HDC Administrator Mark Voigt sent Pino a stop-work order on Oct. 27 telling her that after he inspected her foundation, he found it to be significantly higher than approved by the commission on May 3. At last week's meeting that Pino attended for proposed window revisions to her new house plans, the HDC ignored the revision request and chastised her and Dooley for raising the grade of her lot without HDC approval.
"I did spend quite a bit of time at the site and I was concerned about the fact that it had been re-graded," said HDC Member Valerie Norton. "I'm very concerned that it was approved with a totally flat grade and it was misrepresented. I would not have looked at the house so large, so far back, if I had known that."
Norton said the lot should not have been re-graded without benchmarks and suggested that Pino lower her foundation about 18 inches. Members Dirk Roggeveen, Linda Williams and Dawn Hill-Holdgate agreed, but Dooley told the commission that the house will not be taller than the 24- foot ridge height the commission approved.
"It's the same foundation, it's just moved closer to Hither Creek," Dooley said at the meeting.
Pino corroborated Dooley's take on the condition of her lot.
"My idea to build that house [was] to keep in line with old Madaket," Pino told the HDC. "I'm not trying to change anything. When I walked that land for the very first time, it was flat, went down a little and dropped off, we didn't the change grade we just backfilled it."
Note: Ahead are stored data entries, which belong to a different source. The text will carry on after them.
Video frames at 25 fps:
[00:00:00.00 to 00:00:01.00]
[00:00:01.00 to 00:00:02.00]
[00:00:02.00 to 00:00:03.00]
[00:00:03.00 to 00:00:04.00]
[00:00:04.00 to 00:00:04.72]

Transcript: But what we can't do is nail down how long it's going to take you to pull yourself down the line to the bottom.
But Martin, who took before and after photos of Pino's lot from all angles, begs to differ. Several of her photos show the new fill around Pino's foundation facing the east side of her house, but because her newly graded lot is allegedly several feet higher - fourand a-half feet, according to the Madaket Advisory Board - Dooley put in a temporary, unapproved retaining wall to hold back the dirt.
Apparently, the photos do not lie and was the basis for the commission's request that Pino and Dooley return to its Nov. 21 meeting with better answers to the HDC's questions or a plan to lower the foundation at least 18 inches.
"The pictures we have from Mrs. Martin clearly demonstrate the change in grade," said Roggeveen. "It is accentuated by the fact of how out of the ground it is. This building is going to be extraordinarily high out of the ground and that is not what was approved."